» Records shown

====

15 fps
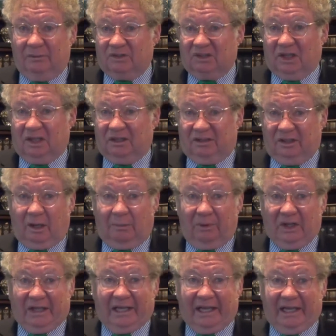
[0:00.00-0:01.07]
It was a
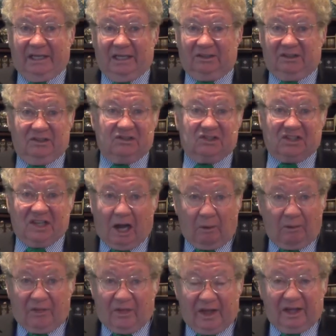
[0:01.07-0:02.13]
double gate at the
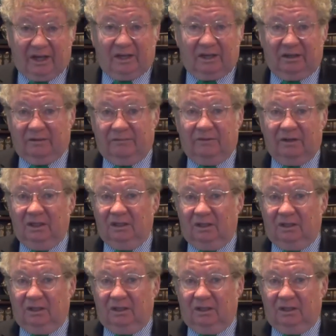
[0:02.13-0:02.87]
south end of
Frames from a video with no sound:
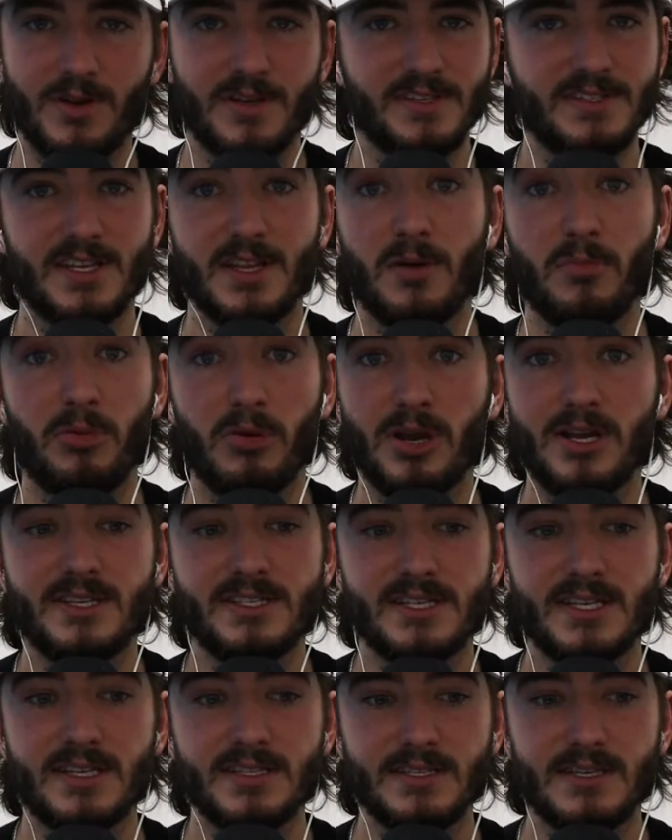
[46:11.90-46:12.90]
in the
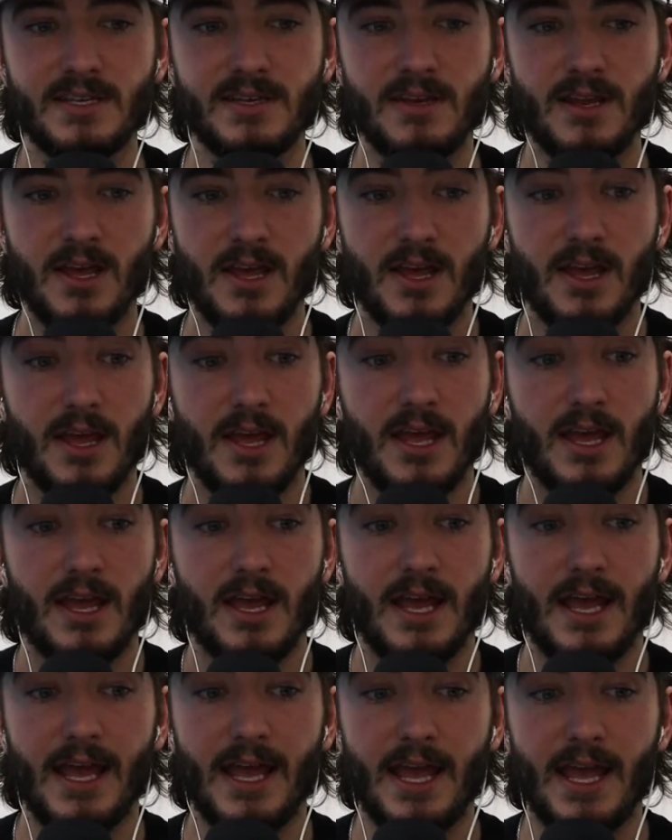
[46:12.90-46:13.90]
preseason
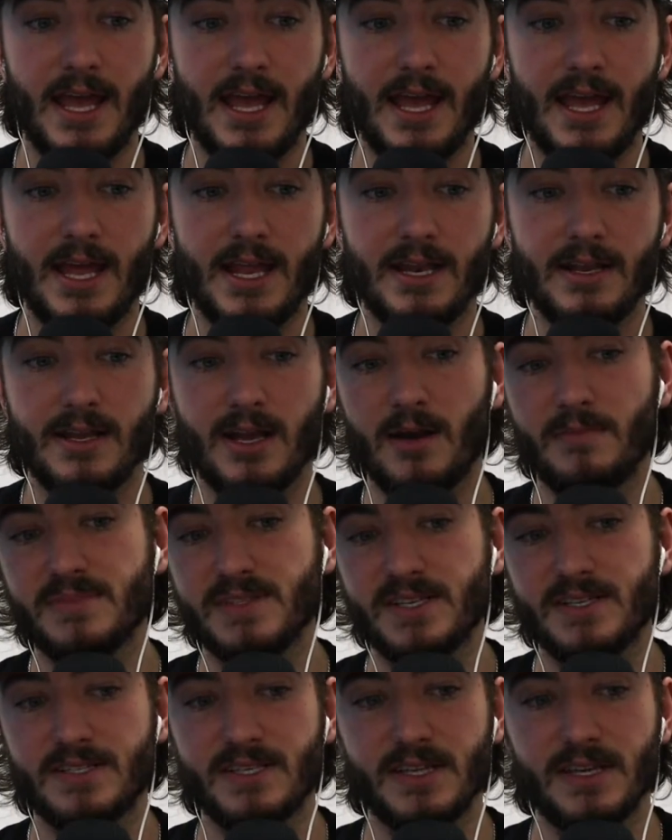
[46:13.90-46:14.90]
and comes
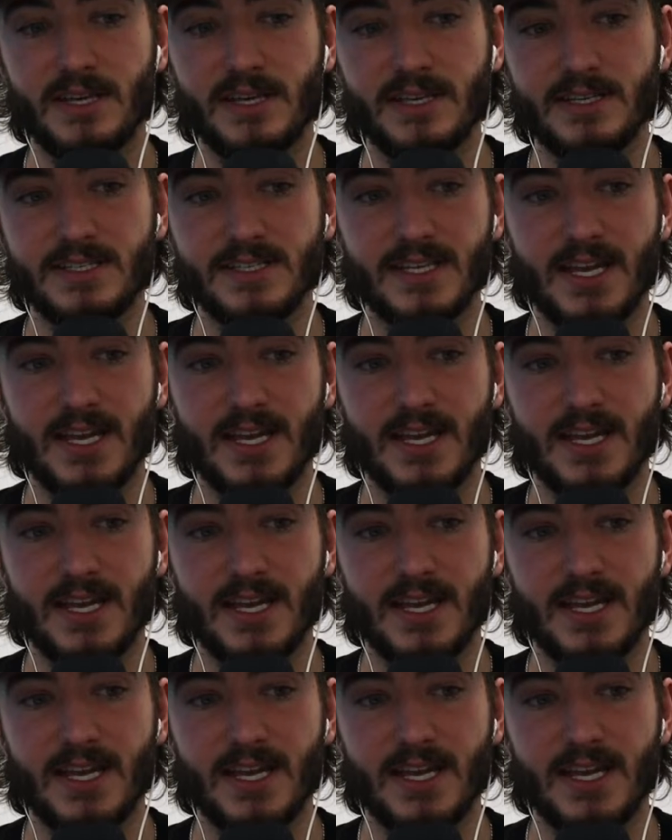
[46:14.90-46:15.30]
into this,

====

» Problem
Omit the images and transcribe all of the records above word for word.

» Exercise result
15 fps
[0:00.00-0:01.07]
It was a
[0:01.07-0:02.13]
double gate at the
[0:02.13-0:02.87]
south end of
Frames from a video with no sound:
[46:11.90-46:12.90]
in the
[46:12.90-46:13.90]
preseason
[46:13.90-46:14.90]
and comes
[46:14.90-46:15.30]
into this,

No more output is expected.